───── Data to use

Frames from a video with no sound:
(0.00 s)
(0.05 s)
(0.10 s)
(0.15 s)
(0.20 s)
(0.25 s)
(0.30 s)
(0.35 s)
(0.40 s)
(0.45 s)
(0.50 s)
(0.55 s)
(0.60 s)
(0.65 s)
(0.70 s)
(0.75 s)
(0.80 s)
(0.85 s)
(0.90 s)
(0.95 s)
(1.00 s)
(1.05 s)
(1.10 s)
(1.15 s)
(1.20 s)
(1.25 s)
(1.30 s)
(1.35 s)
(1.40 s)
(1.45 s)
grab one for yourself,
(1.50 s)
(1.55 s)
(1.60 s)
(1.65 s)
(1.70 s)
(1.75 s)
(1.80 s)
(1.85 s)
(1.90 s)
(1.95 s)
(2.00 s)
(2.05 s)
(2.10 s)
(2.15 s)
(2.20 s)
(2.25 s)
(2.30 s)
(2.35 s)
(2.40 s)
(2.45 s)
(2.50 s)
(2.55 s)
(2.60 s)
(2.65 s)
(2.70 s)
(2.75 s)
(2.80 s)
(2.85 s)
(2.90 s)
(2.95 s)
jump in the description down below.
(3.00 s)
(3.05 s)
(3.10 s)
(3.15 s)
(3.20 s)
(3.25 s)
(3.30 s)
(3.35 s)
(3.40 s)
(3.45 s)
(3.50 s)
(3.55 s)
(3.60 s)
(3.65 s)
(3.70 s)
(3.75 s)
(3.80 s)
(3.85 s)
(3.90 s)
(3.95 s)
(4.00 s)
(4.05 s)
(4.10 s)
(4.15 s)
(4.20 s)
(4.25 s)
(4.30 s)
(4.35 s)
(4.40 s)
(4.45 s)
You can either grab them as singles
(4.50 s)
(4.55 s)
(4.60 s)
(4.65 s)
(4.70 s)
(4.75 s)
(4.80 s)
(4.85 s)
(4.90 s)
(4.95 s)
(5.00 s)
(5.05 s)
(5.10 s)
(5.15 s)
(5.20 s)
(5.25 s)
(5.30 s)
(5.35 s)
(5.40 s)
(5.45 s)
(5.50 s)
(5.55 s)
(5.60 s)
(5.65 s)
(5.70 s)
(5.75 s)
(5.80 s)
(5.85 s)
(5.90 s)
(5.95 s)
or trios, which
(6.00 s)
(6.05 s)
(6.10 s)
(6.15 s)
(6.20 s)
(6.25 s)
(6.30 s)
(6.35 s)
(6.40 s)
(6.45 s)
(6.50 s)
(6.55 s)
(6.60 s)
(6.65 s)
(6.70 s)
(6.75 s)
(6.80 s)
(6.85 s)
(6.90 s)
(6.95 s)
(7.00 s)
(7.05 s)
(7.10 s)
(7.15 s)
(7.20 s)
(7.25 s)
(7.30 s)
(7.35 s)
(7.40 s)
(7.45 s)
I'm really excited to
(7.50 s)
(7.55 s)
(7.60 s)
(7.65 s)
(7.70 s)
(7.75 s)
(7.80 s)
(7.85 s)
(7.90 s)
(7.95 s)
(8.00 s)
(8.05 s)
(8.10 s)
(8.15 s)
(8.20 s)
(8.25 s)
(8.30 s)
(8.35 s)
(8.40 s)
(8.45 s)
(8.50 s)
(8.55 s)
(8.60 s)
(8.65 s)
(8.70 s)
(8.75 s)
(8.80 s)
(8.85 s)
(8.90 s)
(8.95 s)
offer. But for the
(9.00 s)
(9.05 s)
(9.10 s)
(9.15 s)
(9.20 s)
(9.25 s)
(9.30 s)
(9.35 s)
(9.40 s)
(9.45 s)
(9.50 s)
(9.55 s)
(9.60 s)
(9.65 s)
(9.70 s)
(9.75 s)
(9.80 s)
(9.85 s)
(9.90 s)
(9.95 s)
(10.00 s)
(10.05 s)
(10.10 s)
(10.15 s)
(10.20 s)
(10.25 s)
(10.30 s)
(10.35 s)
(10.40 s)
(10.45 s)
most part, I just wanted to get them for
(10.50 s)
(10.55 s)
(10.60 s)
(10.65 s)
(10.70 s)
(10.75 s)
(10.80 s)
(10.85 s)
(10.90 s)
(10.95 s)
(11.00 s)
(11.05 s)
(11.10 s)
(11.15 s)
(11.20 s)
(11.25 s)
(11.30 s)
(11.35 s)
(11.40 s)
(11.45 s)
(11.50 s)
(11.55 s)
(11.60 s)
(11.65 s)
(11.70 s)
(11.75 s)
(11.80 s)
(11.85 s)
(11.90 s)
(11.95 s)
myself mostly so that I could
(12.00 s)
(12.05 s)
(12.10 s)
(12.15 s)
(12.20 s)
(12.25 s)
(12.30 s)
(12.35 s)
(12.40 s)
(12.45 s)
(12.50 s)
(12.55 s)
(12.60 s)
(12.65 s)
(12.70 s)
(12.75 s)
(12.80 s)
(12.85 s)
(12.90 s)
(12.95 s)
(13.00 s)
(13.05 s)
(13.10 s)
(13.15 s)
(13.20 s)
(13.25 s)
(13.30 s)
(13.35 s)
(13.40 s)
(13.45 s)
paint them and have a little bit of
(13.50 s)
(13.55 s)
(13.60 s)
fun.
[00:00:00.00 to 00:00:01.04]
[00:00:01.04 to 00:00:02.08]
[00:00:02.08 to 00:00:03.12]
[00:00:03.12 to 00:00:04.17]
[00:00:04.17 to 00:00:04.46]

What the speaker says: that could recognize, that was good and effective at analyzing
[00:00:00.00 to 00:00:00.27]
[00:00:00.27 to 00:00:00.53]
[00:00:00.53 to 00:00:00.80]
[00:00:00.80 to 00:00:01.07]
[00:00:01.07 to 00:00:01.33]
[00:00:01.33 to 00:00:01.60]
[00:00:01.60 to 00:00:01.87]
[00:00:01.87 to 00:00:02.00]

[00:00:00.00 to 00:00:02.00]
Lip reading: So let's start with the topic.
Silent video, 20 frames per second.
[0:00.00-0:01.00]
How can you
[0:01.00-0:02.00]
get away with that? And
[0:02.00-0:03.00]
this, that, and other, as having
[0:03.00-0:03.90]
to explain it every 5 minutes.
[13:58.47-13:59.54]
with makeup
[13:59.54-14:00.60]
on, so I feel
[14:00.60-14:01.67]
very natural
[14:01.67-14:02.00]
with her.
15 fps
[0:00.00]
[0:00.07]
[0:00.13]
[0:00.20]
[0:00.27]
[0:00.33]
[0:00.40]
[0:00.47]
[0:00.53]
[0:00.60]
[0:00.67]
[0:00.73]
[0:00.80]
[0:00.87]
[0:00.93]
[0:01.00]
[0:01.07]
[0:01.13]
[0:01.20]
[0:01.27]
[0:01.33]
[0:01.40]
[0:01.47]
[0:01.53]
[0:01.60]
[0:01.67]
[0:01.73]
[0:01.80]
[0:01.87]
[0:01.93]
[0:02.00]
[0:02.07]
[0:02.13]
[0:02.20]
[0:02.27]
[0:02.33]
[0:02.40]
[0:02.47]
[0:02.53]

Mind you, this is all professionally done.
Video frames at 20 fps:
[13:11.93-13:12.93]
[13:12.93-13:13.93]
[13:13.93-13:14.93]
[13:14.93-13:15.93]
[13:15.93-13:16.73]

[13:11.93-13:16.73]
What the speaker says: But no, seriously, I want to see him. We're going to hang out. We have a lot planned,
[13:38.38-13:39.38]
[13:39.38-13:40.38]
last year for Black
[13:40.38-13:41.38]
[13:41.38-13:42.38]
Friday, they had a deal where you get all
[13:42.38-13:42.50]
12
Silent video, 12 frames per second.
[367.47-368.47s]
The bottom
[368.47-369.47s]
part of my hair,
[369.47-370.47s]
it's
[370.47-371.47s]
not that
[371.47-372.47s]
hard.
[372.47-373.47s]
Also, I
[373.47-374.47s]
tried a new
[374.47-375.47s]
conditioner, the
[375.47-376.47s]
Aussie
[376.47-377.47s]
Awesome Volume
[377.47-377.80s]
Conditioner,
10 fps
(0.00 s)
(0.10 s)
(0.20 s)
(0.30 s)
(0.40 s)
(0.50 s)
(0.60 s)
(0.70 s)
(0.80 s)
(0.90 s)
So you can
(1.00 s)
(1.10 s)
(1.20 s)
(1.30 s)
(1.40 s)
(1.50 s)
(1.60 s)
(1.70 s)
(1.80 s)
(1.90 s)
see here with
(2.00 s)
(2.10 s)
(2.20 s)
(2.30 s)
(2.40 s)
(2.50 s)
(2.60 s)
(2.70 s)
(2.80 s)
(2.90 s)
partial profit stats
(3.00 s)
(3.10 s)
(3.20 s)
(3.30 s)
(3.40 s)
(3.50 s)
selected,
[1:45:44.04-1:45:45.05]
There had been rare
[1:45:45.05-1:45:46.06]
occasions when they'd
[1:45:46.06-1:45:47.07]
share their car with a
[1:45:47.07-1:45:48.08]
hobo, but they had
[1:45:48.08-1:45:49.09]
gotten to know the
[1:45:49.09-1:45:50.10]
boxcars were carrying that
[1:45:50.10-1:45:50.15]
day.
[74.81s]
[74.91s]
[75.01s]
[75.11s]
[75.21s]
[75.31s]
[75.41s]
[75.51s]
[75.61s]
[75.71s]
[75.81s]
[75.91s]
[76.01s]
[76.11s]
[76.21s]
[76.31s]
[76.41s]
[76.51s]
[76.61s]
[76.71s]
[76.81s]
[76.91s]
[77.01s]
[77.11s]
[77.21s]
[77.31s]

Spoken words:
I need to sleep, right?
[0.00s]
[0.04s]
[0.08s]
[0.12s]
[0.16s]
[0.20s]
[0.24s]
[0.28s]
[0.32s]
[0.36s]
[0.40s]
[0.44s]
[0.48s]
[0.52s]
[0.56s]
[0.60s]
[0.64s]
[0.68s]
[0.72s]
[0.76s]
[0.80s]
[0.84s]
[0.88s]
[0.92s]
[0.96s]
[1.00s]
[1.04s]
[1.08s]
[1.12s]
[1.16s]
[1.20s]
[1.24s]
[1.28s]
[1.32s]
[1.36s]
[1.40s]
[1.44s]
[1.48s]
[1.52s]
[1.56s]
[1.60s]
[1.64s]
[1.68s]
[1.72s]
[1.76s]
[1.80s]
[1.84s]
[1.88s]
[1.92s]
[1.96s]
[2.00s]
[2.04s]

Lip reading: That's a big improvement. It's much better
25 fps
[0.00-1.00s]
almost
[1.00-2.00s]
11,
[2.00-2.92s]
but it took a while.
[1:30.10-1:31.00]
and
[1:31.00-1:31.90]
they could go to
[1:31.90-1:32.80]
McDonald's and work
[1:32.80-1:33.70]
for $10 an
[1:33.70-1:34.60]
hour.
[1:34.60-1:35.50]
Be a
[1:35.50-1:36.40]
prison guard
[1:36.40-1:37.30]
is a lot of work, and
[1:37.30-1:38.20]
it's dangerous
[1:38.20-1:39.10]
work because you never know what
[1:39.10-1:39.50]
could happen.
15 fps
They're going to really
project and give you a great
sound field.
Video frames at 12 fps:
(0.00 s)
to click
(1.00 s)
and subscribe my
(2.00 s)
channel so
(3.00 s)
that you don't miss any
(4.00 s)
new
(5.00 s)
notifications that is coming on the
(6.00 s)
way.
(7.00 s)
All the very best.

──────────

Task to complete
Would you copy out every line in the records that includes the string "says"?

Your solution
What the speaker says: that could recognize, that was good and effective at analyzing
What the speaker says: But no, seriously, I want to see him. We're going to hang out. We have a lot planned,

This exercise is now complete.